What is expected: Only the lines below from the one containing "[0:01.80-0:02.70]" through the one containing "[0:00.00-0:09.80]" belong in the answer, repeated exactly and without pictures.

Stored data entries
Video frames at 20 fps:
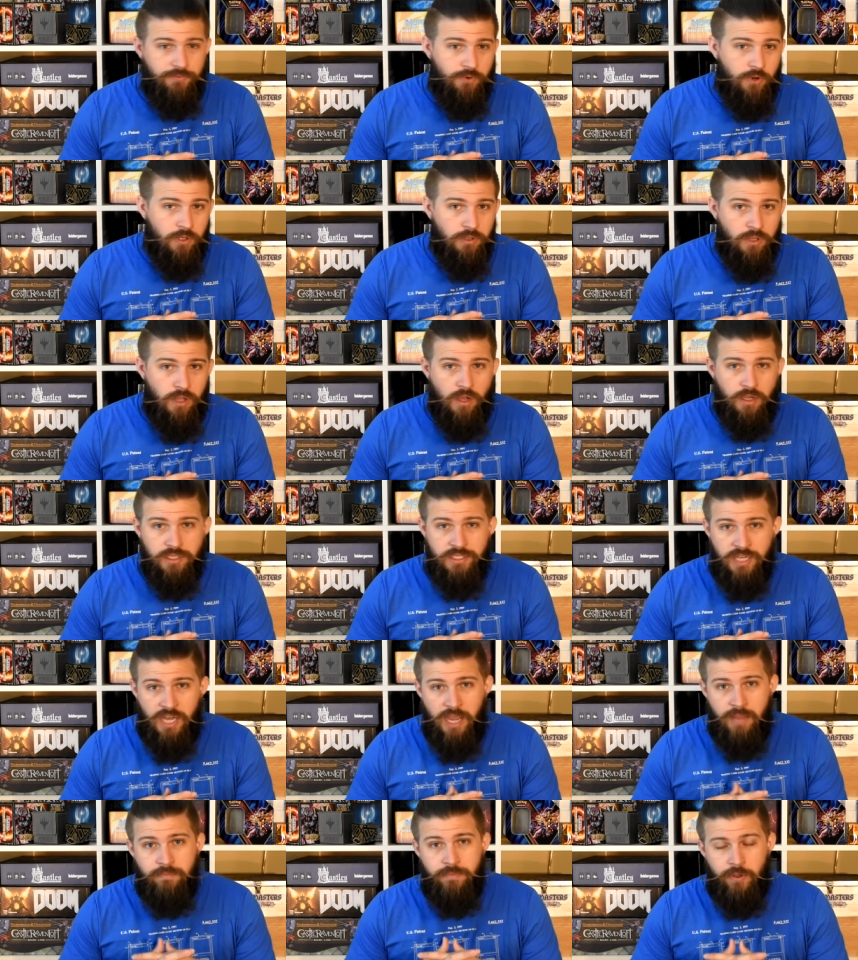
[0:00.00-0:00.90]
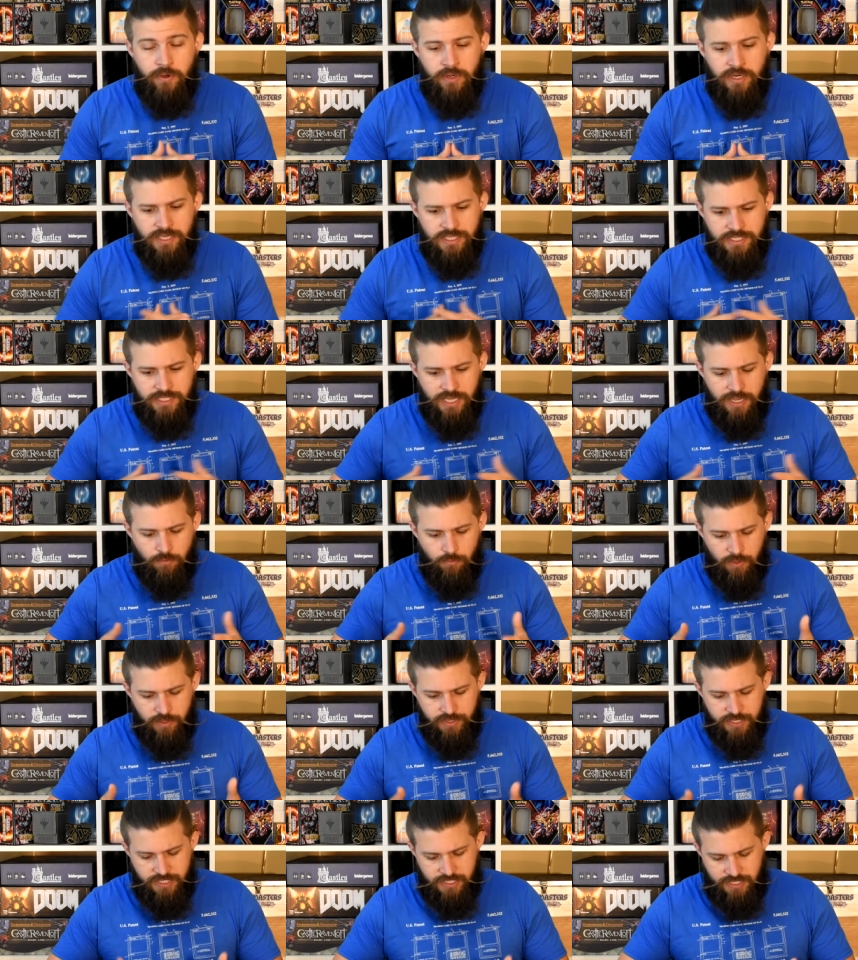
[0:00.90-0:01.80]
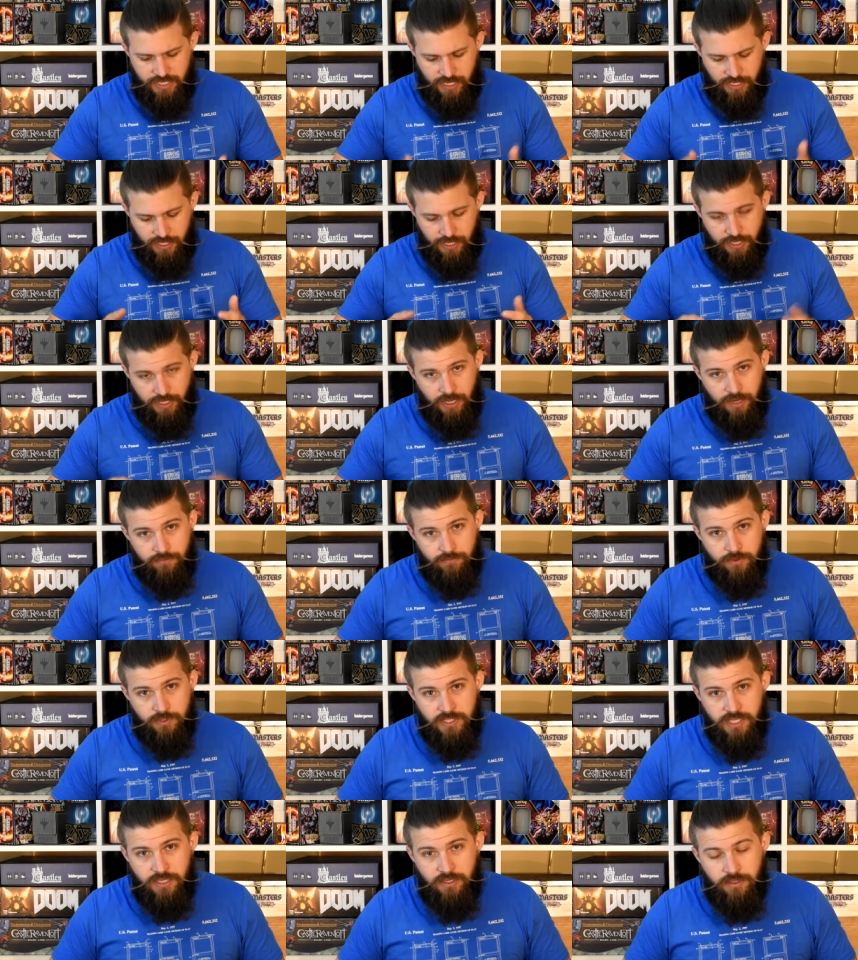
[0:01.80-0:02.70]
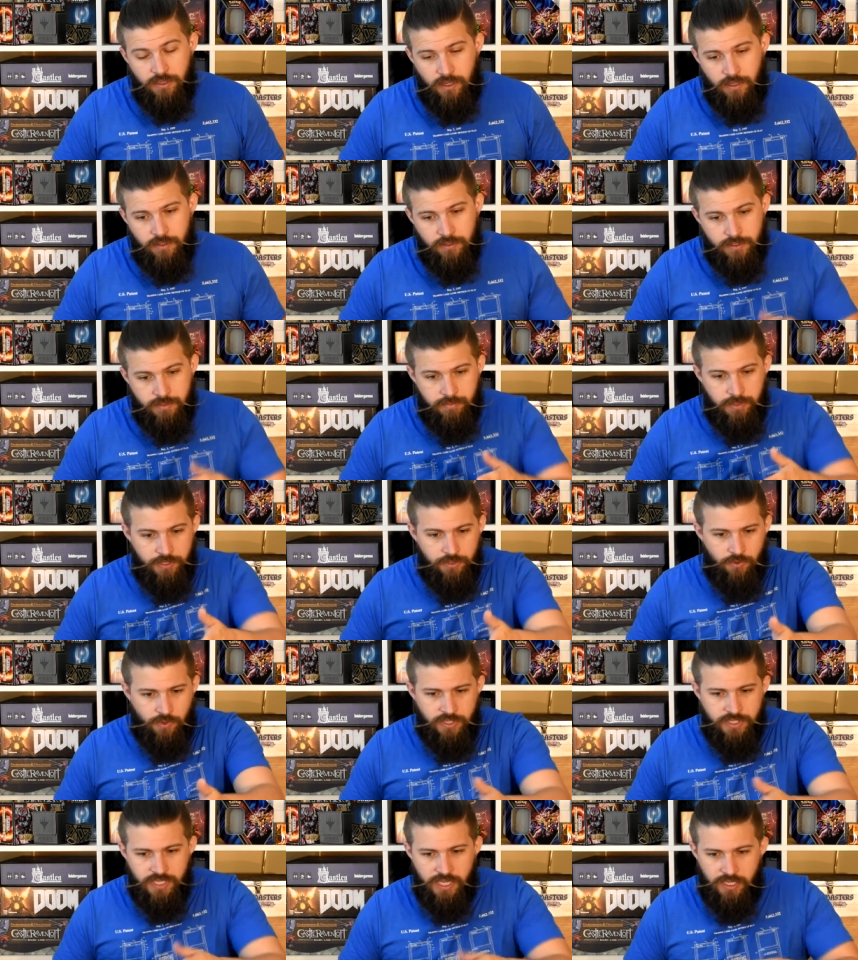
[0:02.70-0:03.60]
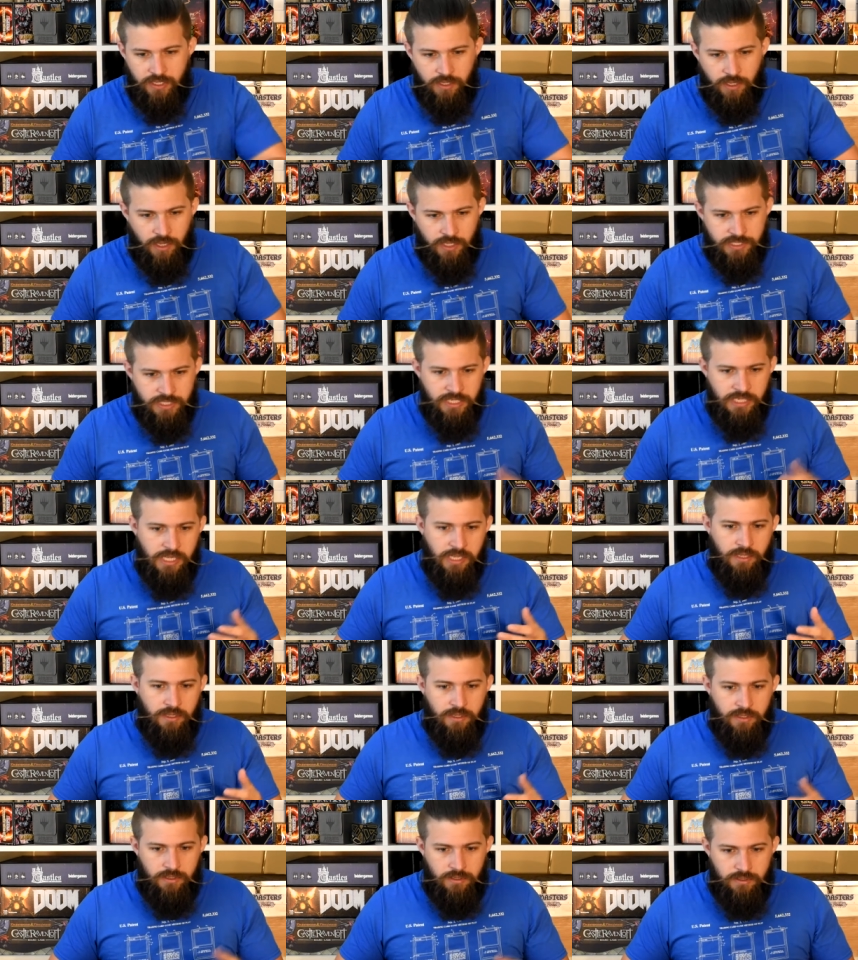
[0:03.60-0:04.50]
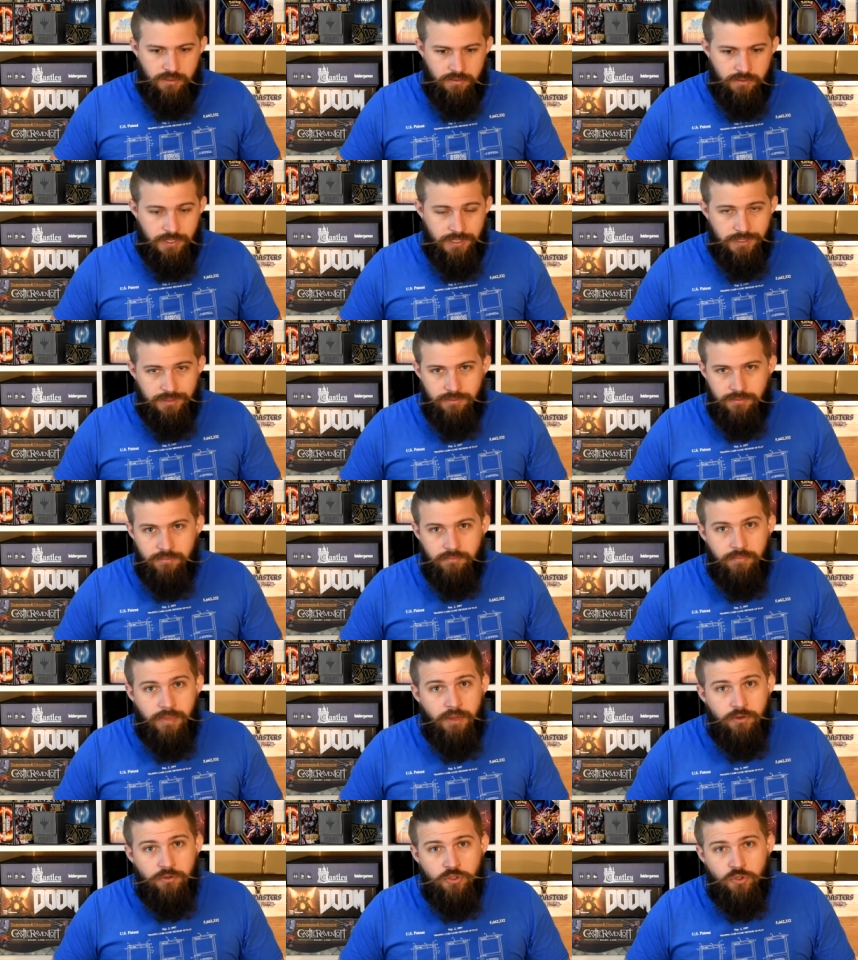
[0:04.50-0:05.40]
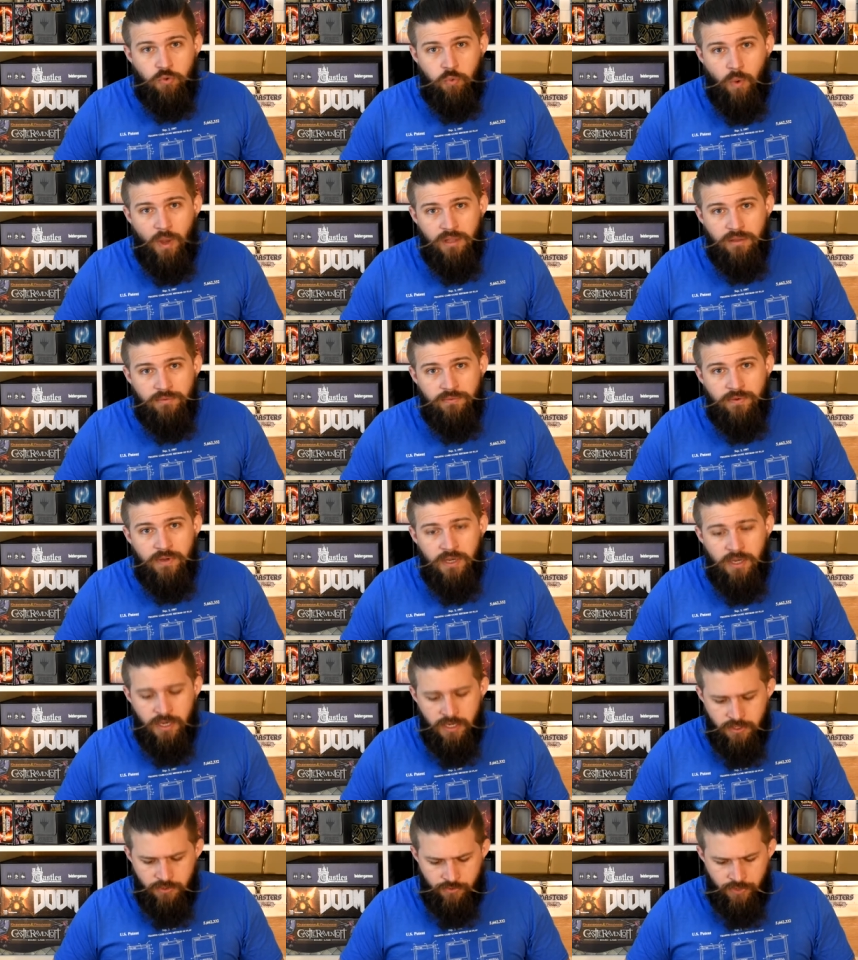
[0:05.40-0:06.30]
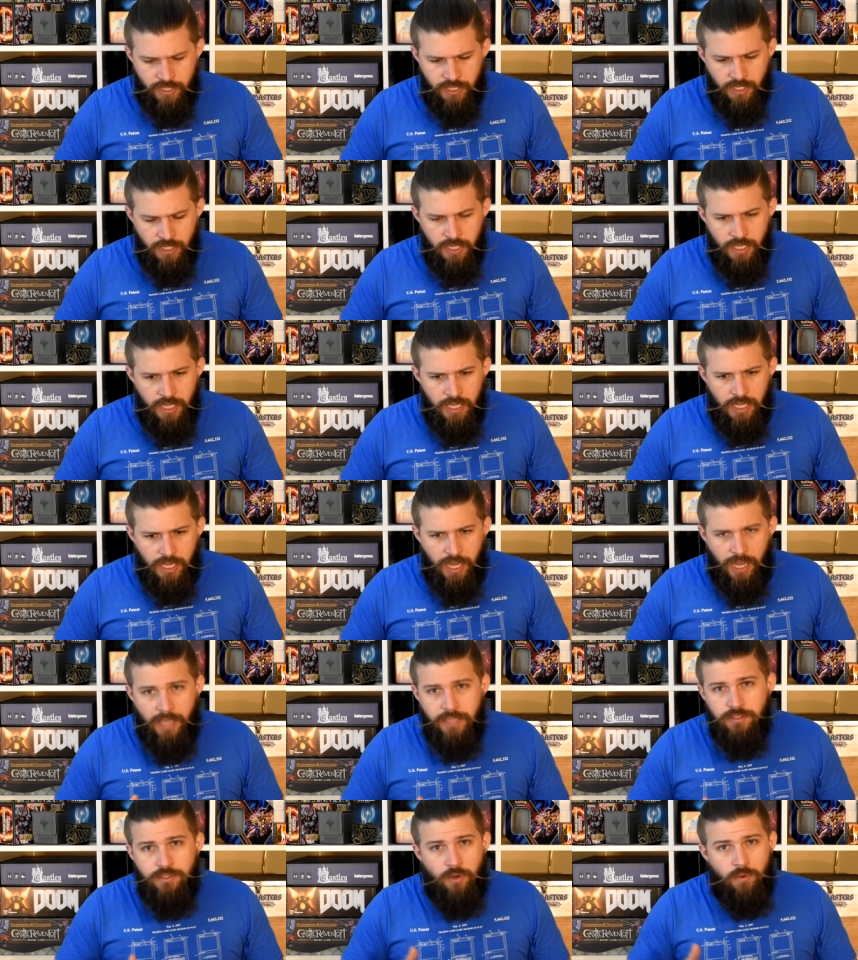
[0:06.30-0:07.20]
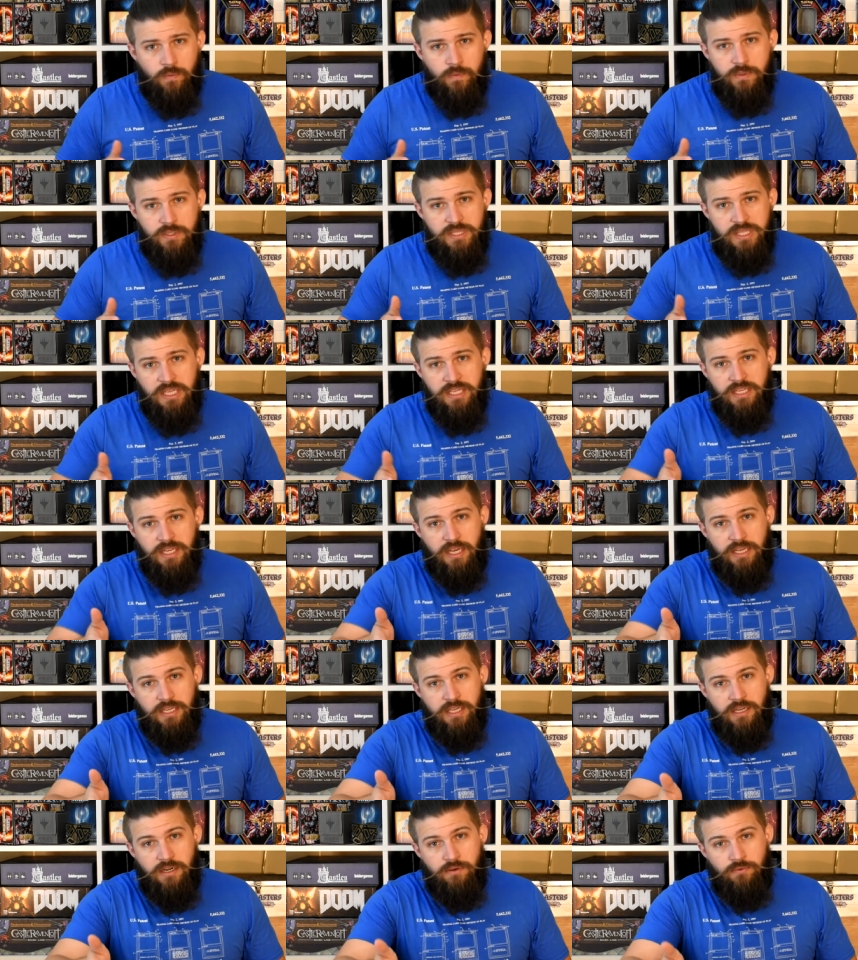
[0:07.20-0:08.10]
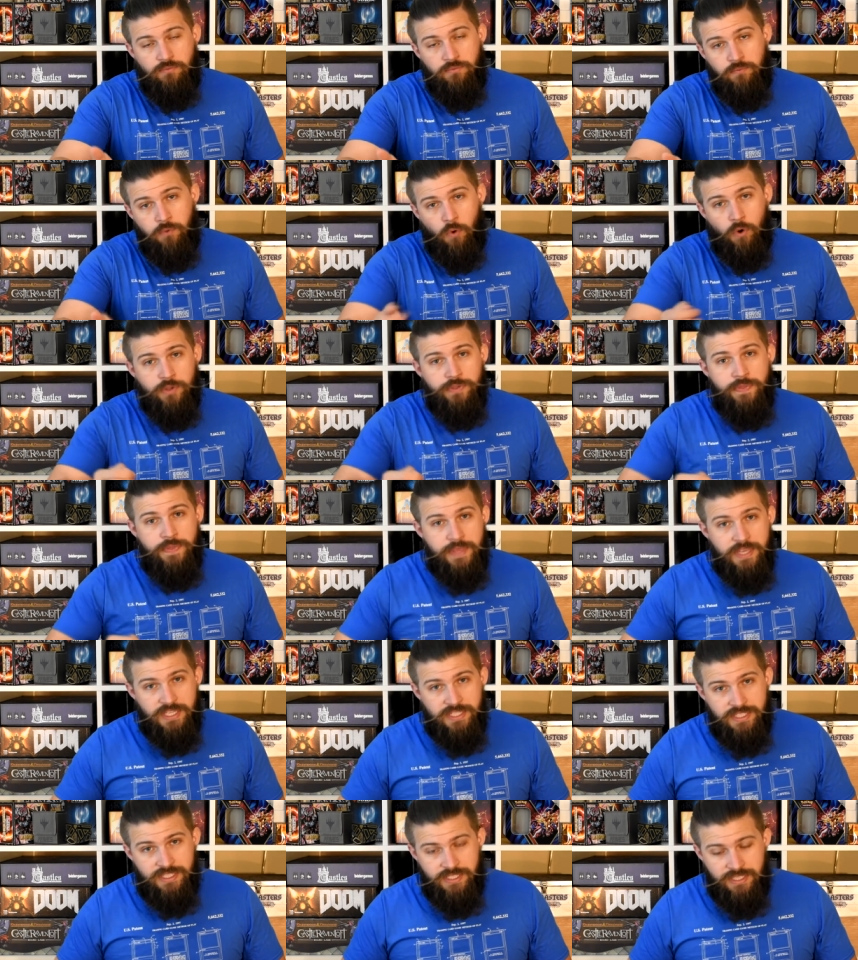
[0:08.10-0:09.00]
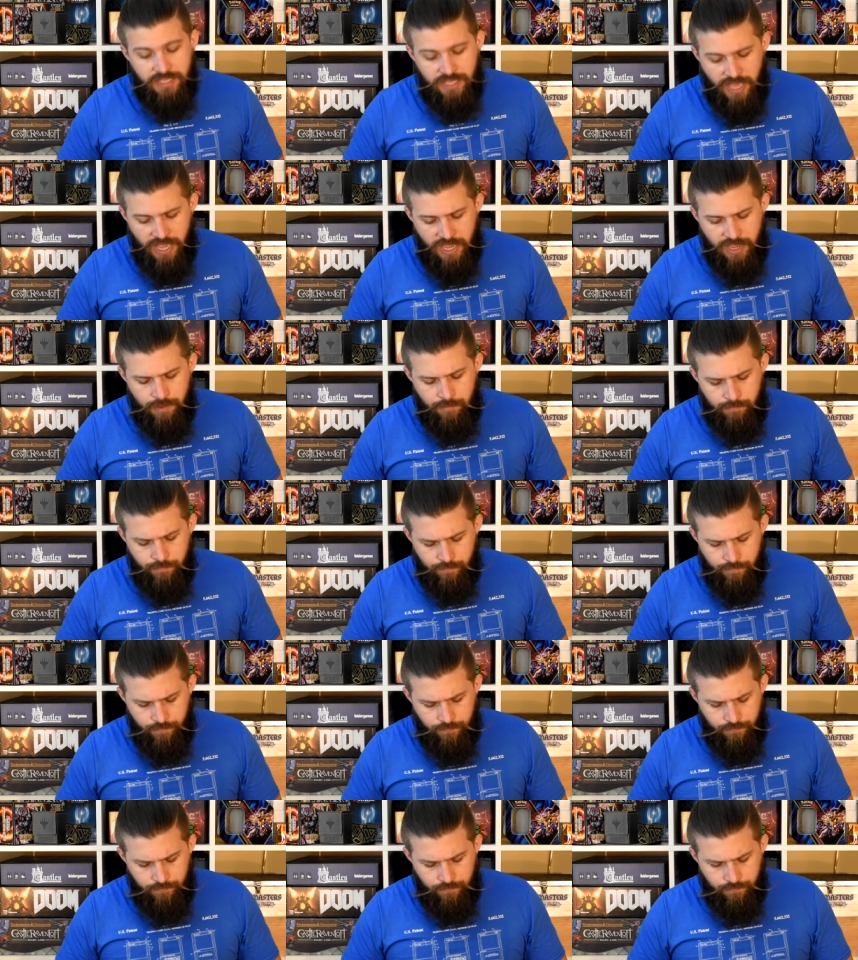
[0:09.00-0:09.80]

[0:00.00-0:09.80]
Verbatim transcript: for a long time. They're gonna say, well, this deck I got for $10, but your deck cost, well, about 1200 I don't think I can afford this game.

Exercise response:
[0:01.80-0:02.70]
[0:02.70-0:03.60]
[0:03.60-0:04.50]
[0:04.50-0:05.40]
[0:05.40-0:06.30]
[0:06.30-0:07.20]
[0:07.20-0:08.10]
[0:08.10-0:09.00]
[0:09.00-0:09.80]

[0:00.00-0:09.80]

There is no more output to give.